Perhaps the most tender recording we’ve ever made. It’s really a comment about not needing to achieve some certain thing to deserve love, how we—how me, you, the people that connected this call, the people that are in that Subaru down there in the parking lot—every single one of us deserves love regardless of what shameful things we’ve done, what questionable things we’ve done, what selfish things we’ve done. We should not believe that we’re in a place where we don’t deserve love. We still deserve it. We always deserve it, and we should always give it. And we should always assume that others need it. In a way, it’s a simple concept. But I feel like as humans, we tend to overcomplicate it.

“Bang Bang”

It was just a moment of me being horrified by a movie preview and just being so aware of how casual murder is presented. I’ve enjoyed action movies and all that, but I was exhausted with it and nauseated by it. It just seemed very real to me that there’s a lot of ways to poison yourself.

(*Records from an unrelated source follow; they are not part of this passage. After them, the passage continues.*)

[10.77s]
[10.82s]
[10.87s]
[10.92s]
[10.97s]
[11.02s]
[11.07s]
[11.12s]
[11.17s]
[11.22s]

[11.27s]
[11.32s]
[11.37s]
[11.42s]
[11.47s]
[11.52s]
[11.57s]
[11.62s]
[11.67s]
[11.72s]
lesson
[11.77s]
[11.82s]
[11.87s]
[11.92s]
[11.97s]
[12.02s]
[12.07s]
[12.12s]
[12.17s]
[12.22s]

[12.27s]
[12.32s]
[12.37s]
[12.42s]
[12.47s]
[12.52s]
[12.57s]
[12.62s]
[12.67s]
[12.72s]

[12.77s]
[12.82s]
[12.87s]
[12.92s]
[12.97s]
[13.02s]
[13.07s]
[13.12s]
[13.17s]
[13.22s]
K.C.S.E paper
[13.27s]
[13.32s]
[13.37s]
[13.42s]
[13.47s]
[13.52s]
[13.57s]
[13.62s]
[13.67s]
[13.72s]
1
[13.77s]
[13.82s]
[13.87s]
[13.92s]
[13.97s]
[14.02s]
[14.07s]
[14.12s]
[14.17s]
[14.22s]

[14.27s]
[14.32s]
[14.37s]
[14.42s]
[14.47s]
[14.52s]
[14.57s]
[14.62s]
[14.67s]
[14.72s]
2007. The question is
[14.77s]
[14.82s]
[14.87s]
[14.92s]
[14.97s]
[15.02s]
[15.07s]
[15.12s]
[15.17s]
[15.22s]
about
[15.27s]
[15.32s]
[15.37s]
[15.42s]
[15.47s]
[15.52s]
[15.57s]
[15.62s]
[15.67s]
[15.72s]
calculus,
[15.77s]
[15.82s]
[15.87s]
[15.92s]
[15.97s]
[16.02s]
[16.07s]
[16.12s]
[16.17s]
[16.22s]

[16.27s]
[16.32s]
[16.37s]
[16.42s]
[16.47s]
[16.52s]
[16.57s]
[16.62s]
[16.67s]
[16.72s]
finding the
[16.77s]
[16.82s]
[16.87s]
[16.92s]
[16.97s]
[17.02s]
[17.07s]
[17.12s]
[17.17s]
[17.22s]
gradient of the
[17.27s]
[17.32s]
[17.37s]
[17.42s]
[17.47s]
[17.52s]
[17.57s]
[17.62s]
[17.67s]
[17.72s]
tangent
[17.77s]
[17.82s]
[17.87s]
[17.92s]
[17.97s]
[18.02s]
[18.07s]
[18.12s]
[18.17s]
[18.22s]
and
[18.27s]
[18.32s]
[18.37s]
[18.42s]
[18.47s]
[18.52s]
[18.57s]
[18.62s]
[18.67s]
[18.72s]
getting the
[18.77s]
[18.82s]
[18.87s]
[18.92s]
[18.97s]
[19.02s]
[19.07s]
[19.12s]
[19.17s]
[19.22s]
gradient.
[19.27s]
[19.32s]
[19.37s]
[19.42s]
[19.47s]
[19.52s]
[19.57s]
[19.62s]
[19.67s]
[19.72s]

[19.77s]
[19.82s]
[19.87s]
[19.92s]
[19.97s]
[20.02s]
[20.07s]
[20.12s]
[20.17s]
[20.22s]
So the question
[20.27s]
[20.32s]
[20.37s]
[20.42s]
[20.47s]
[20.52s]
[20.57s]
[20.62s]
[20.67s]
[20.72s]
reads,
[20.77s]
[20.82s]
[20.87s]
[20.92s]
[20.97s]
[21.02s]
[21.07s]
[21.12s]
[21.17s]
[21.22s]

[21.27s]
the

There’s a lot out there in the world that has been filmed that is just poison for the eyes. It’s just no good. At some point I saw the Mr. Rogers documentary, Won’t You Be My Neighbor?, and he supported a lot of what that song comments on. It reminded me how right of a sentiment it is. The reality is some people are more susceptible to this nonsense than other people. And we really don’t need videogames where people are blowing each other’s heads off. We just don’t need it. It’s garbage. It’s not helpful. So I just had a moment of needing to say that.